Brett Lobello, director of regional history and genealogy for the Pikes Peak Library District, says these papers are a way to see things otherwise buried by history.
He points to the photo of Hitler. Underneath is the headline “Tokyo Calls the Tune.” Below that is the following question: “Is Hitler as worried about the speed of Japanese conquests as Britons and Americans are?”
“That’s the place where...we’d never think about that because we know what happens,” Lobello explains. “But here, you’re sort of seeing that tension between the Germans and the Japanese. I’d love to read this one because we would never see this in a textbook.”
He says these papers say a lot about the original homeowners besides the fact that they did a thorough job laying the papers for insulation.
“Coming from the same house, the first thing that jumps out at me is you have your local news and you have your national news. You can sort of see that people aren’t relying on one venue for their news because everybody wants to be up on times,” he says.
Current homeowner Genesis De Leon also found a postage stamp for a man named Rev. J.S. Brownell — which you may remember is very similar to our former reporter Jake Brownell. That's what prompted De Leon to call KRCC in the first place. But the address doesn’t match De Leon’s.
It’s a mystery that Lobello is confident he can solve, though, using city directories from the 1940s.
“These give you a list of all the different residents in the city and where they live,” he says flipping through the directory from 1945 to find the “B’s.”
Working backwards, Lobello finds property records for the house from the late ‘60s. But then, there’s no record of the address in 1966 or 1967.
So, he looks to see if the numbering system or the name of the street was changed at that time.
“That didn’t happen,” he says.
What did happen, was in 1966 the house lifted up and moved to its current location, less than half a block away. And because of a series of earlier changes in street names, the house — which is now on Beacon Street — was originally on 4th Street. The owner was a Reverend Paul Brown, Pastor at Roswell Community Church which is right across the street.
So, the names don’t exactly line up. Maybe the postage had the Reverend’s last name wrong? We’ll probably never know.

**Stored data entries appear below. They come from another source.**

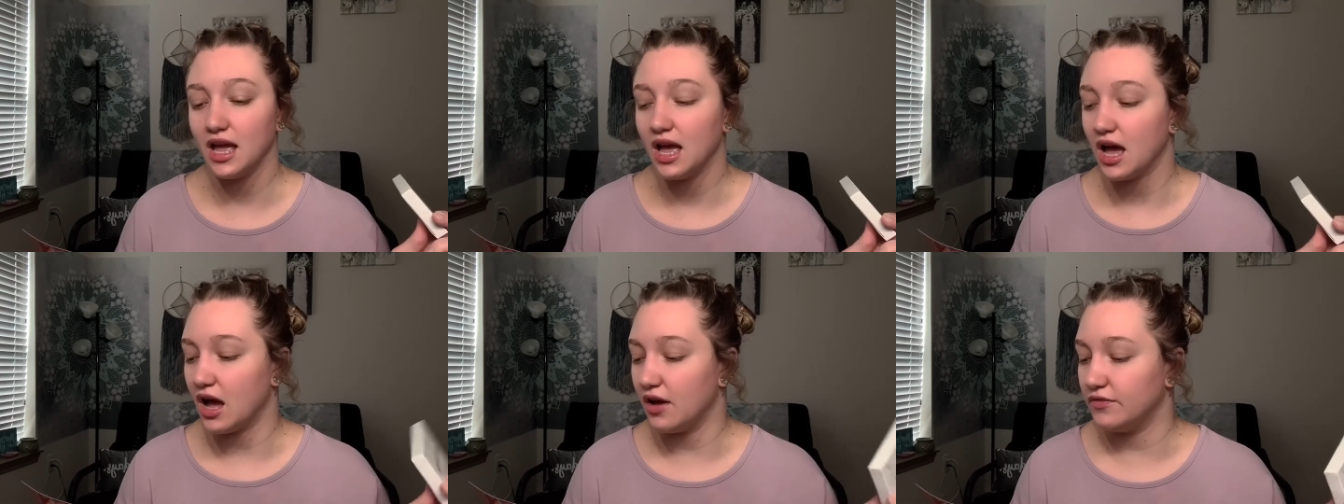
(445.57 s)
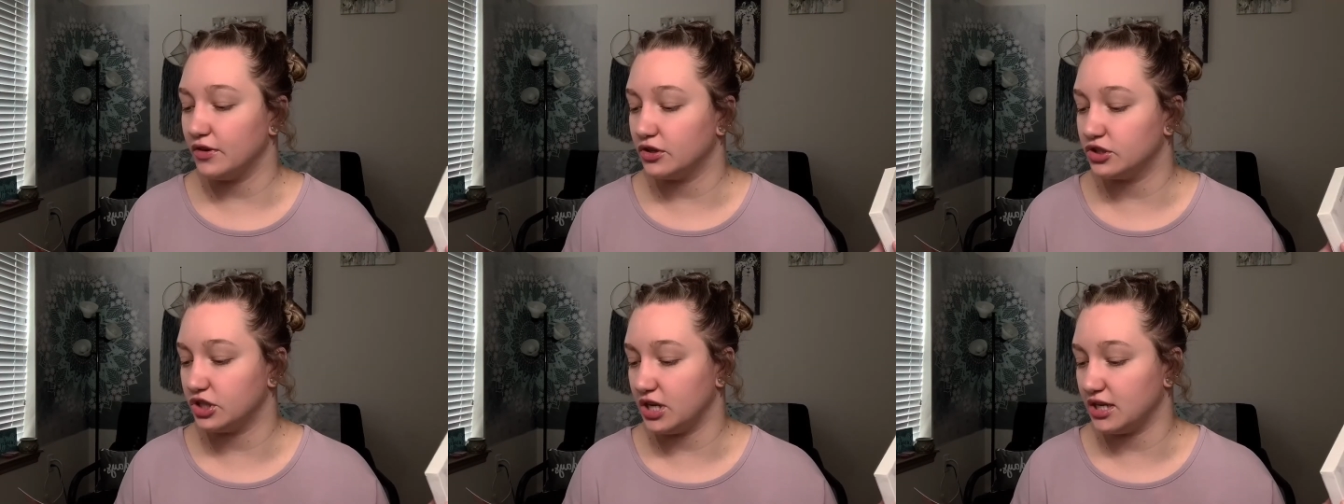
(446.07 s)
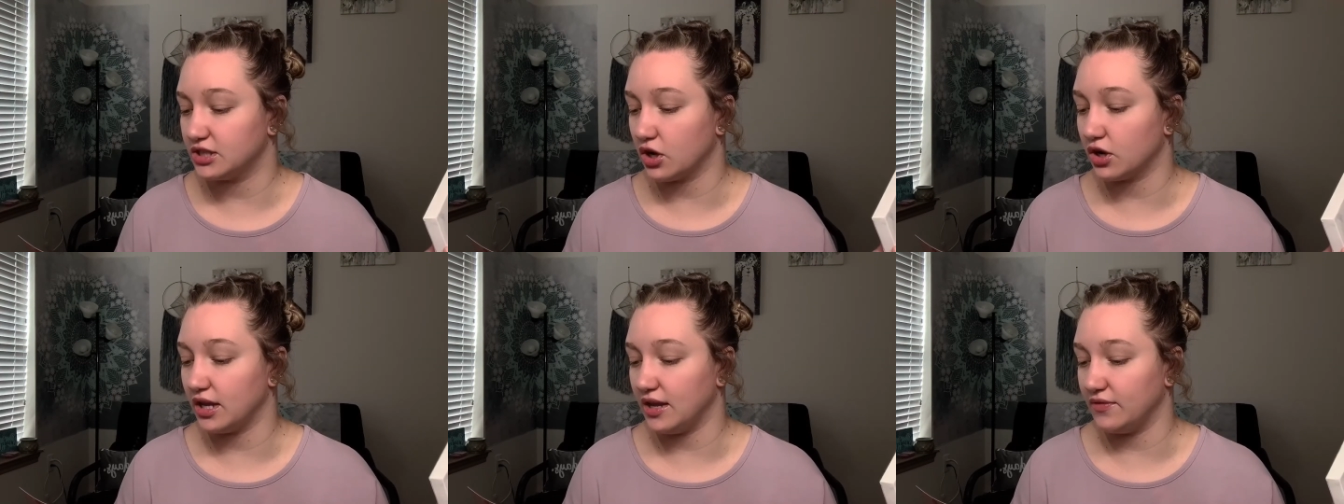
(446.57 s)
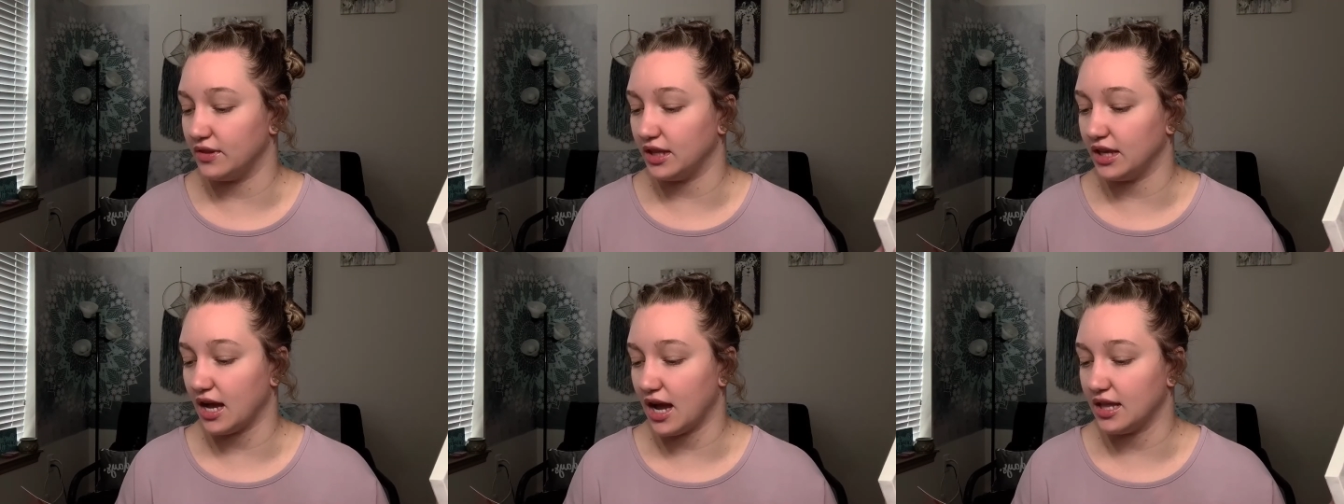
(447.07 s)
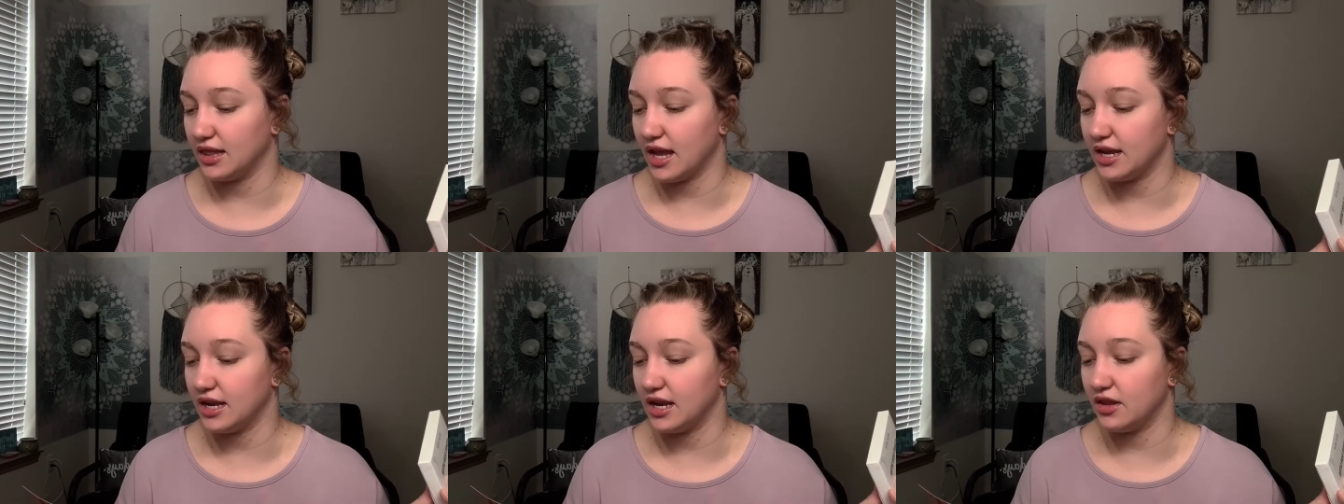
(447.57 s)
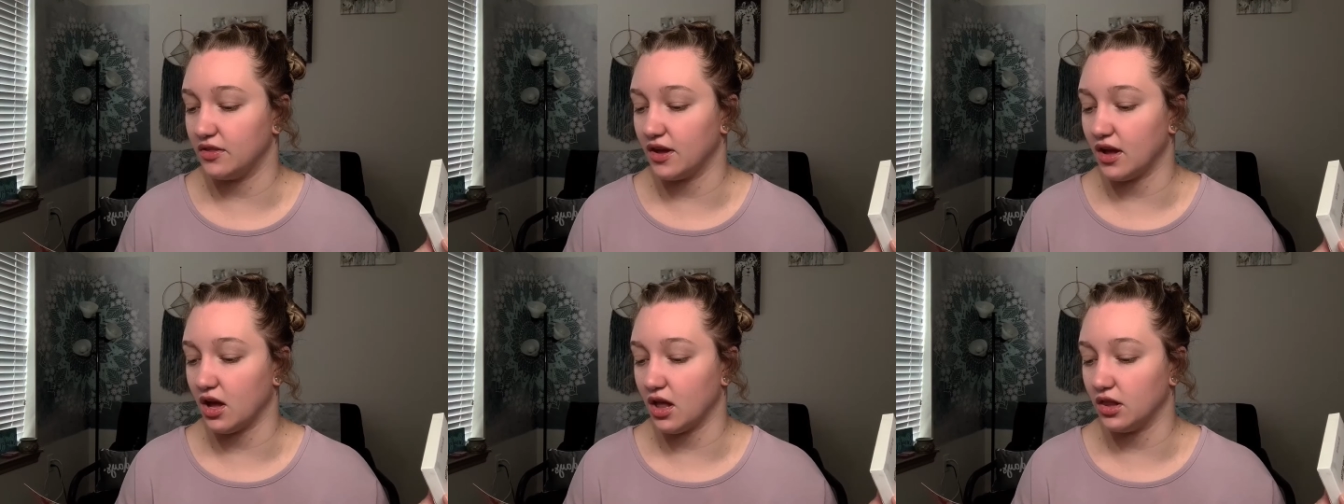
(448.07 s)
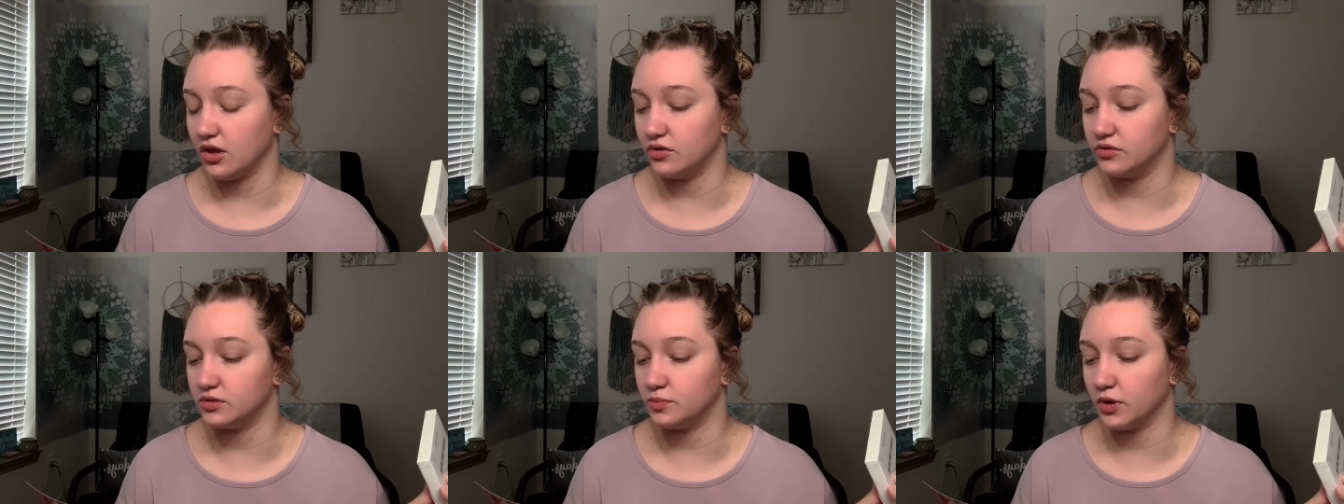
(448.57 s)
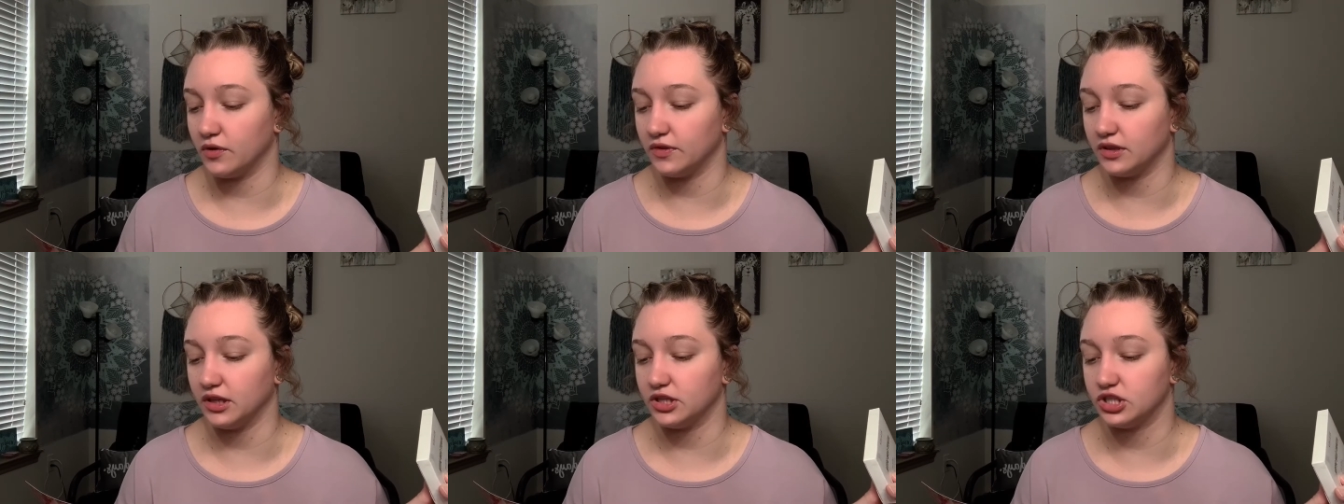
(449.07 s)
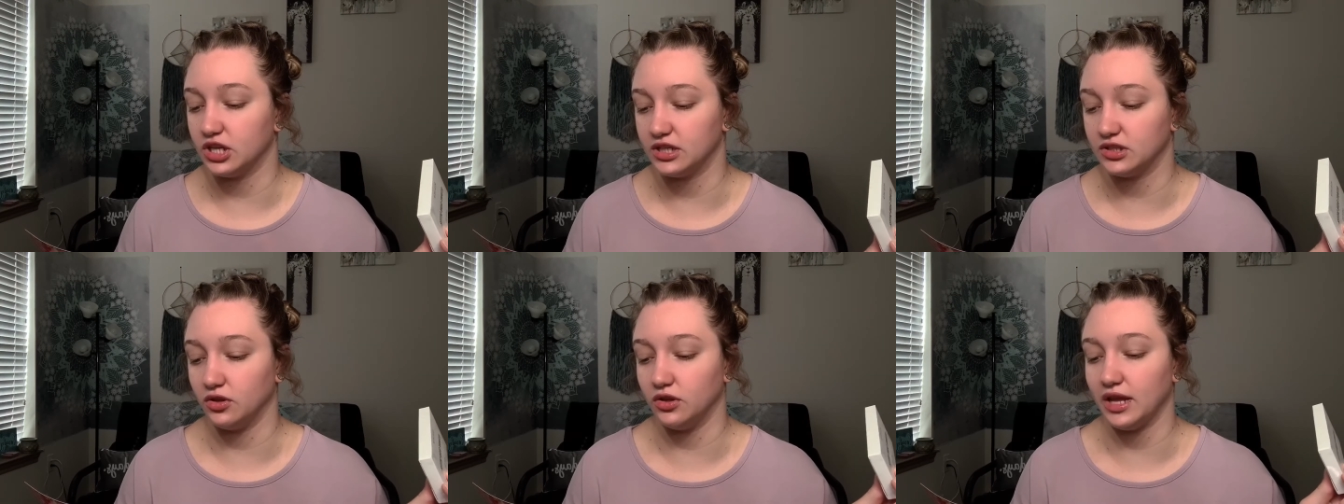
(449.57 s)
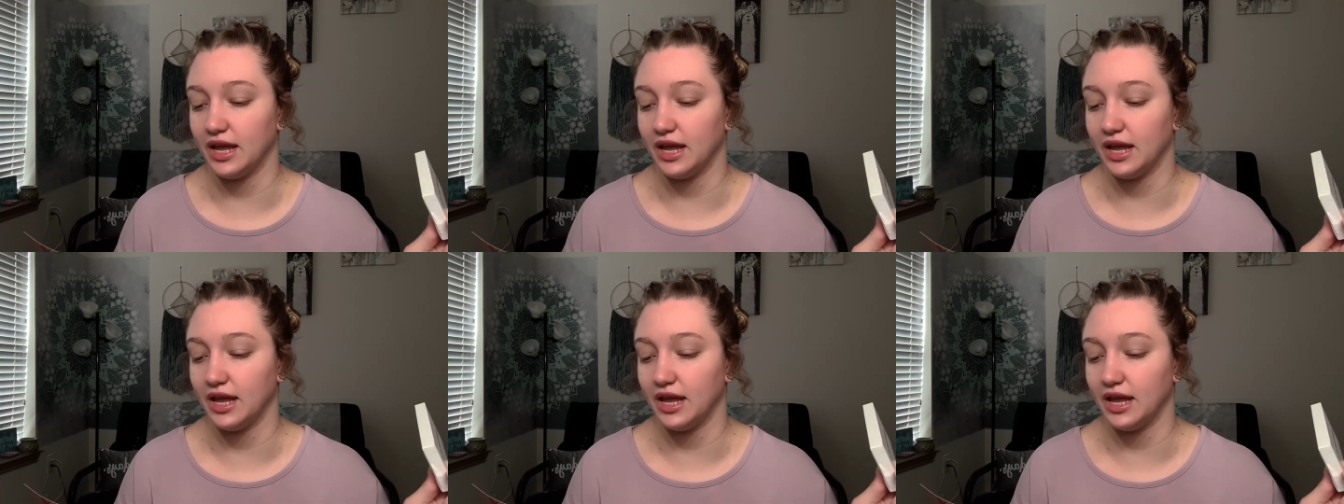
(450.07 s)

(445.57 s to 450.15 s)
of your cheeks are evenly highlighted, the hollows perfectly chiseled,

Genesis De Leon says one thing she does know is that what started out as an unplanned flooring project turned into a sudden interest in history.
“I would have never gotten this into it without finding these newspapers, though. It just sparked something where I'm like ‘this is so cool!’” she says. “It makes me want to have every school kid find something like this [to make them] interested in history.”
She plans to buy a few current papers and put them under the new floors in her house for someone else to discover someday.